İmar planında park olarak düzenlenmiş bulunan 2684 ada 1,4 ve 5 parsel sayılı alandan verildiği görülen 1799 m2 miktarındaki hisseli taşınmazın yukarıda anılan yönetmeliğin 12.maddesi kapsamında kamu tesisleri arsalarına tahsis edilmiş olarak düşünülmesi olanağı bulunmamaktadır; zira, olayda düzenleme ortaklık payı oranının %35’in üzerine çıkması sonucu eksik kalan miktarın kamulaştırılmasının söz konusu olduğu ve bu durumun 3194 sayılı Yasanın 18.maddesi kapsamında ele alınması gerektiği, uyuşmazlığın ise düzenleme ortaklık payının kamulaştırmadan arta kalan saha üzerinden alınıp alınmadığına ilişkin olduğu anlaşılmaktadır.

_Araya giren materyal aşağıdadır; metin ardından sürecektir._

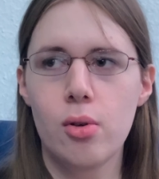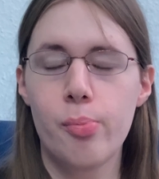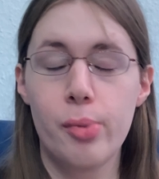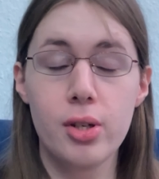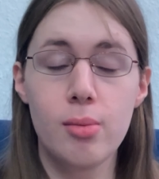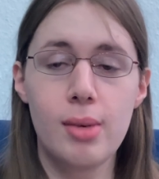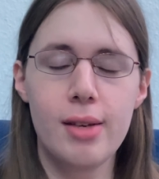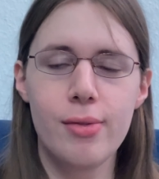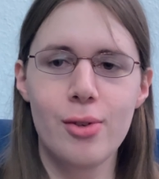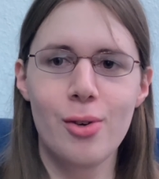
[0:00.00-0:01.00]
bottom
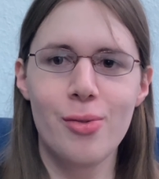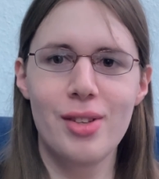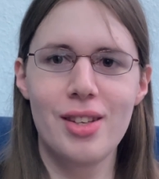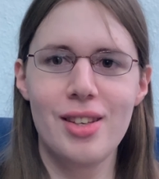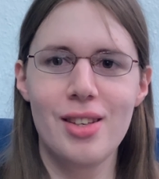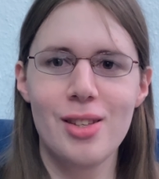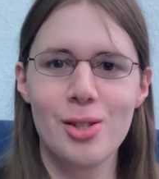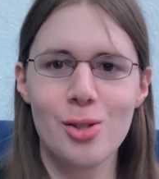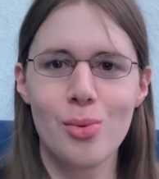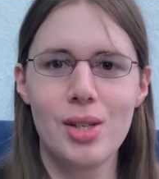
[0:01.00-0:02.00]
left of the
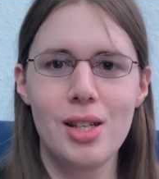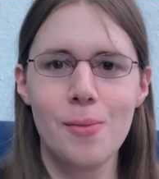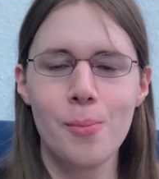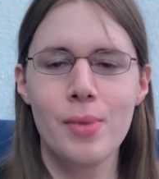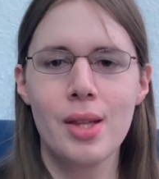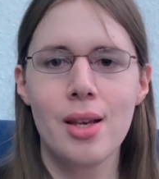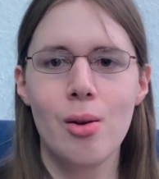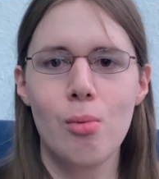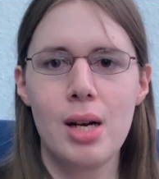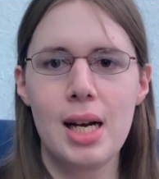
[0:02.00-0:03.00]
screen,
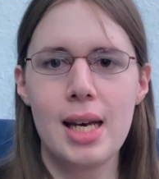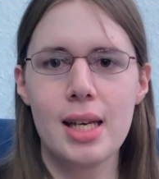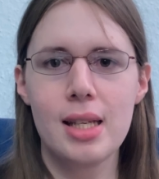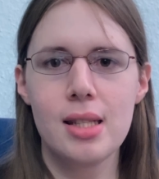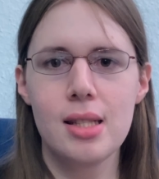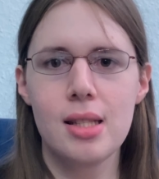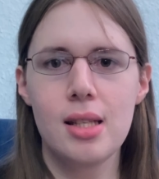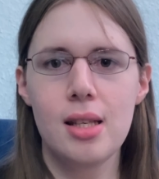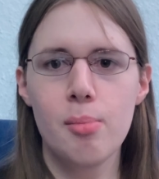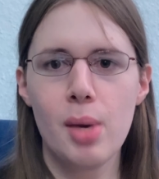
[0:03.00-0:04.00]
where I can see
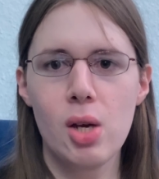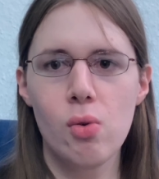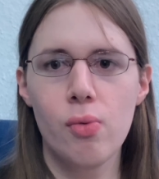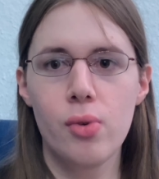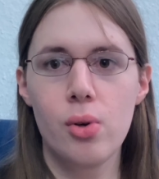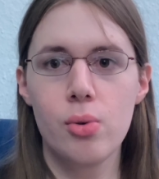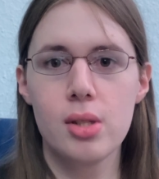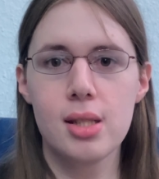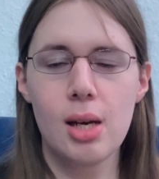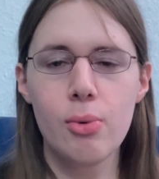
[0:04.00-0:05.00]
the microphone
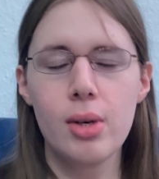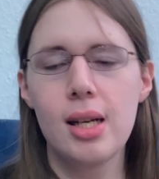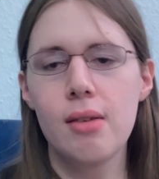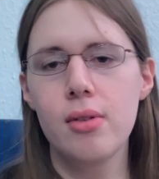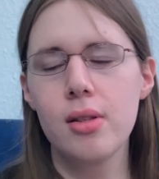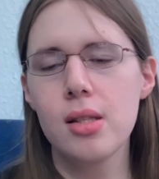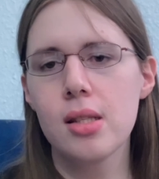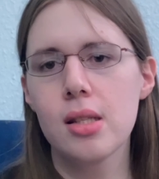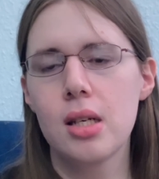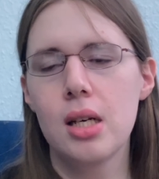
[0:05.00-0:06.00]
sound
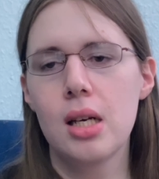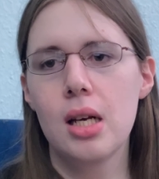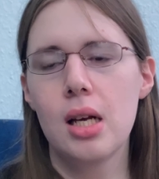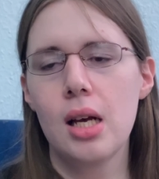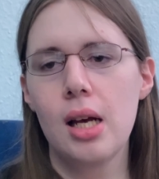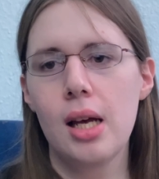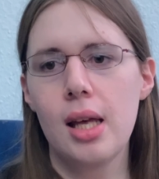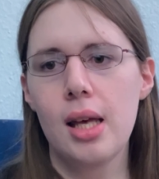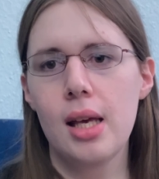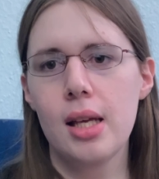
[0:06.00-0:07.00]
levels.
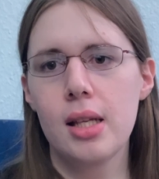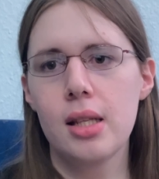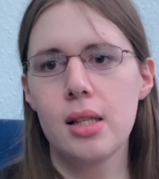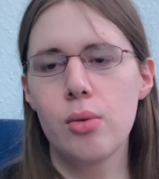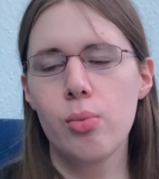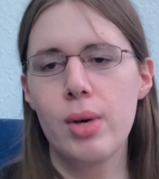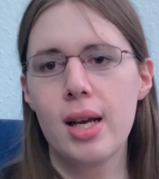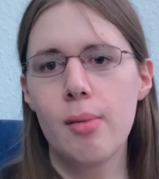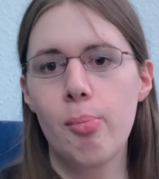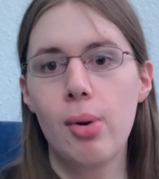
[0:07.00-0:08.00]
And when
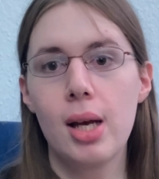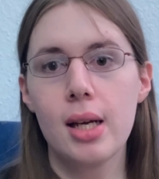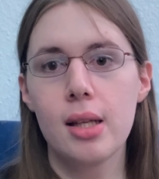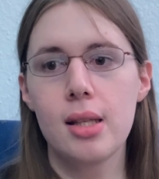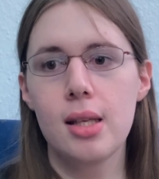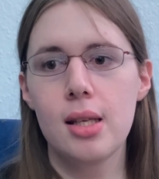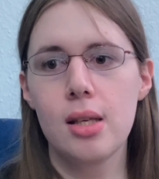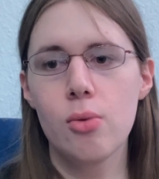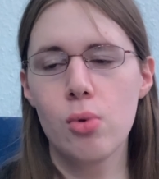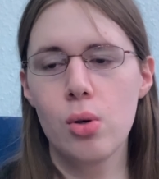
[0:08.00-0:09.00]
I plug
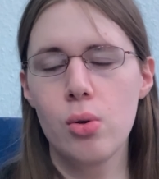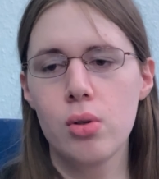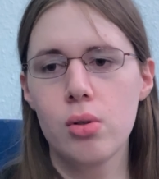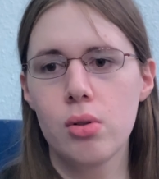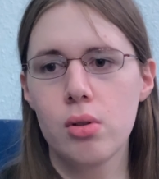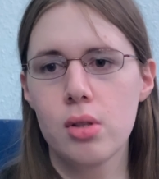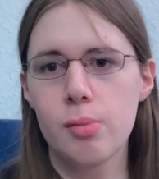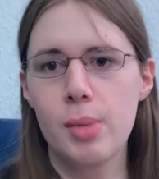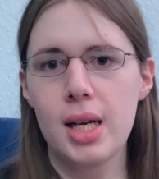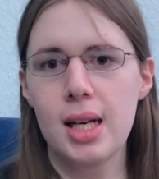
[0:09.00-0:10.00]
the RØDE
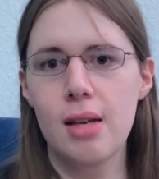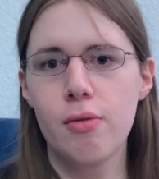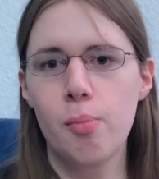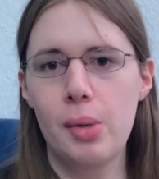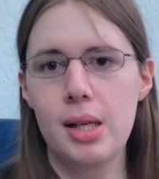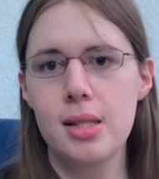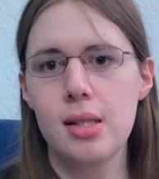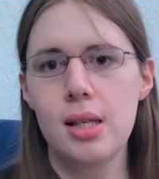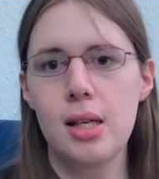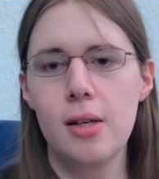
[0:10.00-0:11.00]
smartLav Plus
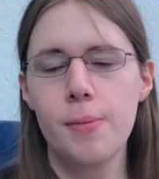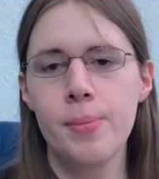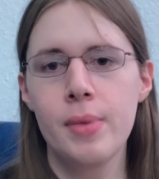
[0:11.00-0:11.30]
in,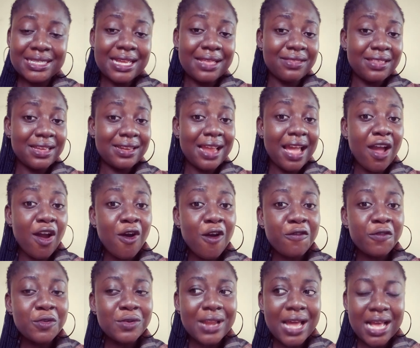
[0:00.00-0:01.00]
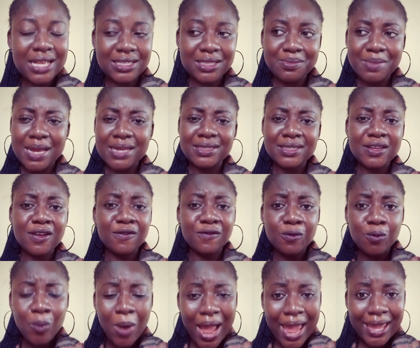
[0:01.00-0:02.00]
and then I often ask myself
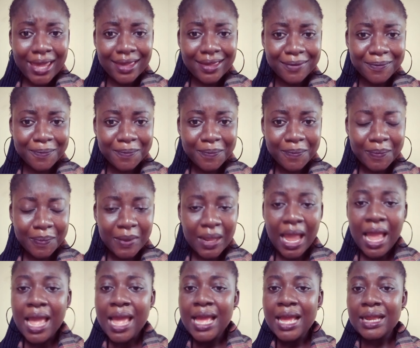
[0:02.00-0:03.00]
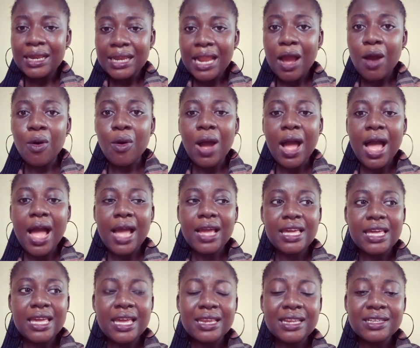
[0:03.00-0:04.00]
why. Now,
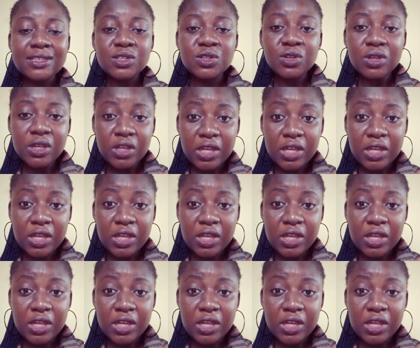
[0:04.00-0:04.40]
it is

Bu durum karşısında, İdare Mahkemesince, düzenlemeye giren alanların toplamının, düzenleme ortaklık payı oranının ve miktarının %35’i aşıp aşmadığının, fazla çıkması halinde kamulaştırılacak alan toplamı düşüldükten sonra kalan alan üzerinden düzenleme ortaklık payının hesaplanıp hesaplanmadığının incelenmesi ve sonucuna göre karar verilmesi gerekirken eksik inceleme sonucu verilen davanın reddine ilişkin kararda yasal isabet görülmemiştir.

Açıklanan nedenlerle temyize konu Eskişehir İdare Mahkemesinin 7.11.1990 günlü 1990/708 sayılı kararının bozulmasına karar verildi.